During the credits, still shots of certain scenes are shown.

==Production==
Co-executive producer Tim Long confirmed that the character Alice Glick was permanently dead. However, she was already previously killed in an earlier episode. The music video played over the end credits features music from The Hood Internet. Carrie Coon guest starred as Woman/Beatrice, Cole Escola guest starred as Devin, Brendan Gleeson guest starred as Joe Quimby Senior, and Domhnall Gleeson guest starred as Young Joe Quimby Sr.

==Cultural references==
The episode title refers to the term "Ashes to Ashes," a common prayer used in Christian funeral services. The flashback narrative style is a parody of the same style from the 1974 film The Godfather Part II.

==Reception==
===Viewing figures===
The episode earned a 0.23 rating and was watched by 0.89 million viewers, which was the most-watched show on Fox that night.

===Critical response===
Marcus Gibson of Bubbleblabber gave the episode a 7.5 out of 10. He liked the narrative structure of the flashbacks showing the Quimby family history while also showing its involvement with the Simpsons family. Mike Celestino of Laughing Place did not like the episode due its lack of jokes and repeated storyline of running for class president. However, he liked the examination of the Quimby family. Marisa Roffman of Give Me My Remote liked using the Quimby family as part of the class president story. However, she would have liked to have more spacing between flashback episodes after "Bad Boys... for Life?" two episodes earlier.

Nick Valdez of ComicBook.com highlighted the death of the character Alice Glick at the beginning of the episode, which sets the main plot in motion.
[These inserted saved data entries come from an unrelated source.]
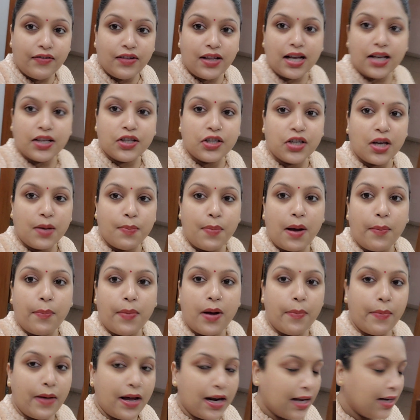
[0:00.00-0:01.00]
हैं वेदांश के
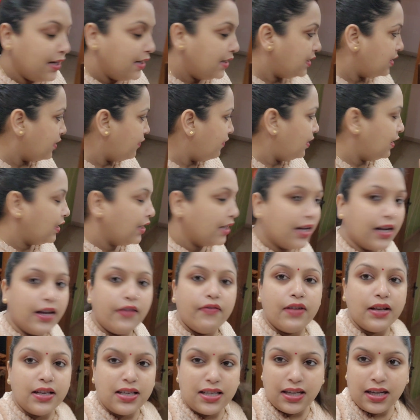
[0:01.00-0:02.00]
पापा हमारा नीचे वेट
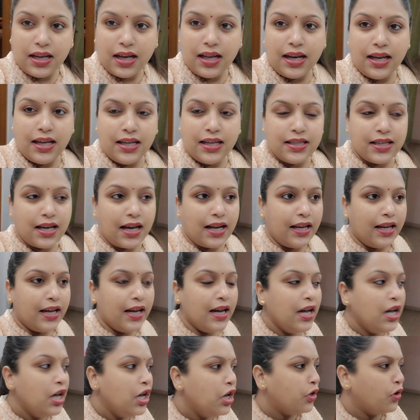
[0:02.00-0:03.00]
करें वंशिका हाँ। नहीं जा रही
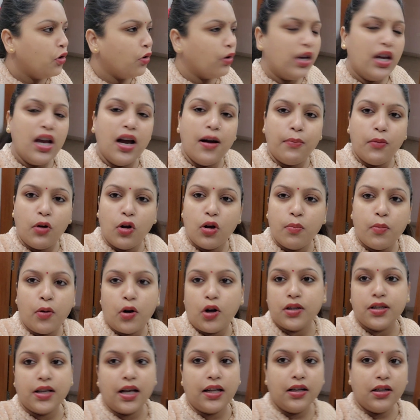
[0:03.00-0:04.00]
है क्योंकि हम लोग
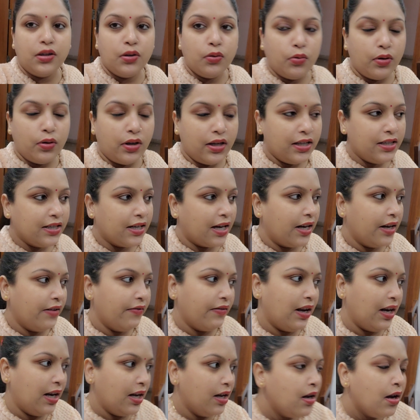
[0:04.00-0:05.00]
बहुत ज़्यादा दूर नहीं जाने
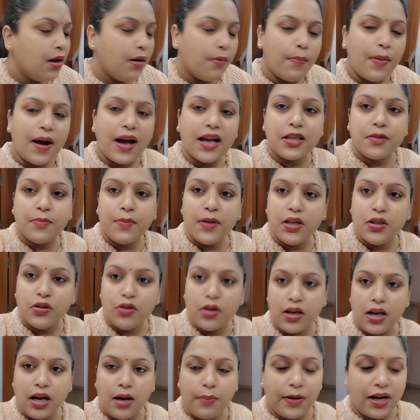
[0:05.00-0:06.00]
वाले पास में
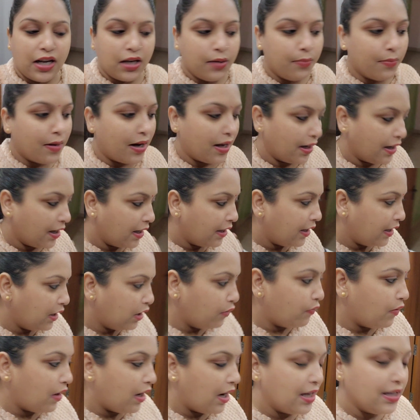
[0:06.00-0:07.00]
जो है हमारी मार्केट है
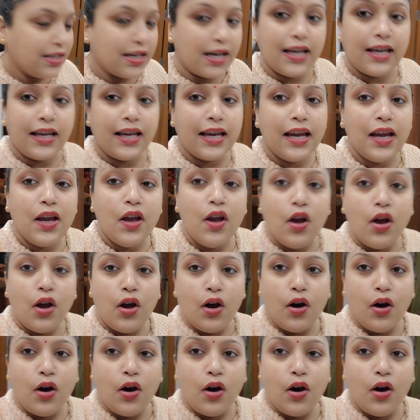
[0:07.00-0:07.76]
तो वहाँ जाएंगे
The character first appeared in "Three Men and a Comic Book" from season two and has since died in various ways, such as in the season 23 episode "Replaceable You." He concluded that "It was a quick and sudden death, without much consequence, so it remains to be seen whether Glick will stay dead in future episodes. The fact that she has reappeared several times since her last death seems to indicate that she will, so fans will have to stay tuned to see if this death is permanent." Cathal Gunning of Screen Rant said that her death was final according to executive producer Tim Long and concluded that "Alice's final death implies that The Simpsons seem determined to keep their characters dead, regardless of how long they've appeared on the show."

Valdez also highlighted the inclusion of the new character Beatrice, who is part of Marge's family. Beatrice married Quimby, but they divorced because he was pressured by his father to be unfaithful in public. Furthermore, she broke Marge's heart when she was four years old by telling her that princesses and love don't exist. Valdez concluded, "This probably means we won't see this character again, except perhaps at key moments for the family, especially now that her story with Marge has ended. Even so, it's a brilliant debut." Tom Phillips of IGN said that the character probably won't reappear since, as executive producer Matt Selman stated in June, "there is no canon" in the series, after people believed that Marge had died in "Estranger Things".

Nick Valdez of Comicbook.com ranked the episode 11th on his list, "All Episodes of The Simpsons Season 37, Ranked Worst to Best." He said, "It may not be the funniest episode of the season, but it ranks so high on the list because of what it contributes to the show's status quo, as fans have never seen a flashback like this before. It accomplishes a lot in its short runtime."